Probably a bit lower level than you're looking for, but cURL largely meets your requirements.
- While it's primarily a library for use by other software, it has a command-line UI that's actually rather easy to use for most tasks.
- It's 100% FOSS (using a permissive license).
- It supports completely arbitrary HTTP request types. Obviously PUT and DELETE as requested, but also more exotic stuff like OPTIONS, TRACE, PATCH, and the various WebDAV extensions (and actually almost anything, provided it doesn't require encapsulating a connection inside the request).
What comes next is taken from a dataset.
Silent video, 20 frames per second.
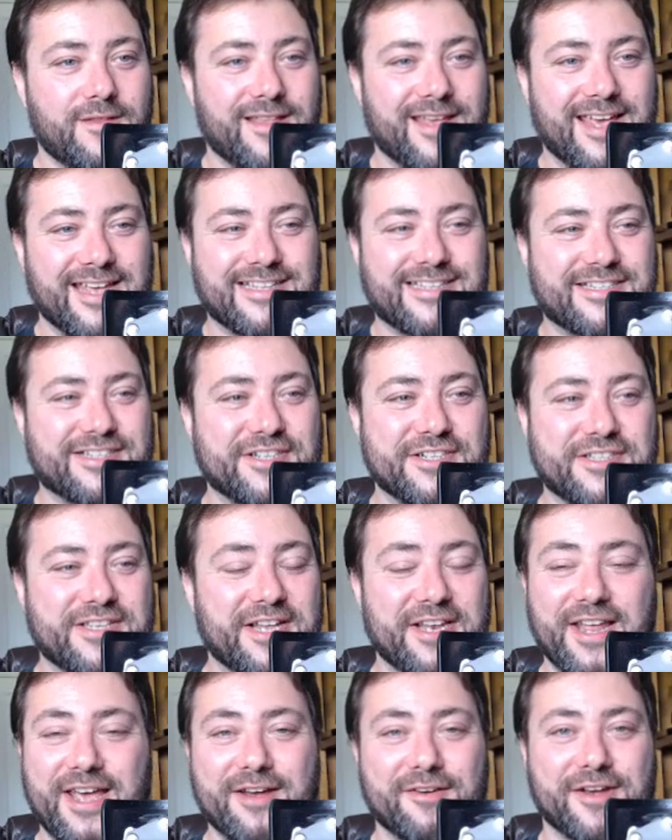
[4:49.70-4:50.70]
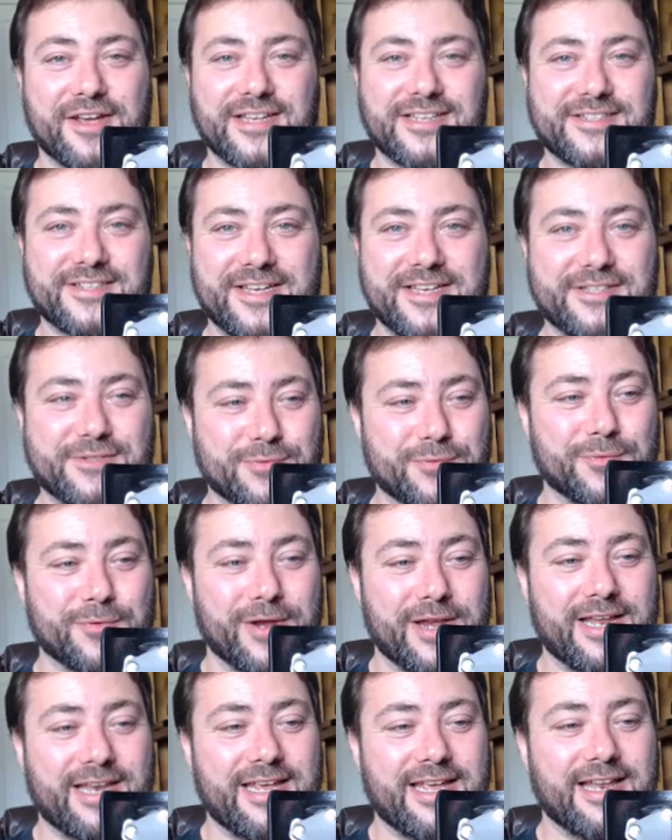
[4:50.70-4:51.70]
it's just hilarious. It's really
- It's got a bunch of other useful features like direct support for most authentication types, specifying arbitrary request headers, providing sets of specific HTTP cookies with the request, HTTP/2, TLS, and a whole slew of other things (including an almost comical number of protocols other than HTTP).
- It's tiny (largely because it doesn't have a graphical UI).
Sample command to use PUT to upload a local file (doesn't do any authentication, but should work just fine with HTTPS):
curl -X PUT --data-binary @/some/local/file.txt -o response.txt https://example.com/file.txt
That will take the contents of /some/local/file.txt
, use it as the request body for a PUT request to https://example.com
, save the response to response.txt
on the local system, and display a nice progress meter for the upload.
It's important to note that regardless of what tool you use for this, the web server has to support it. In most cases, this means that the administrator of that server has to explicitly enable support for it, but even then it's not always going to behave exactly the same on all servers.
Also, you probably want to look into WebDAV, it covers this, has good client-side support on all major platforms, and provides a lot more functionality (such as creating directories).
Also of possible interest is the HTTP PATCH request, which lets you upload a patch (in an unspecified format) to modify a resource in-place without having to re-upload the entire resource. Support for that though is even more shoddy than WebDAV or PUT and DELETE.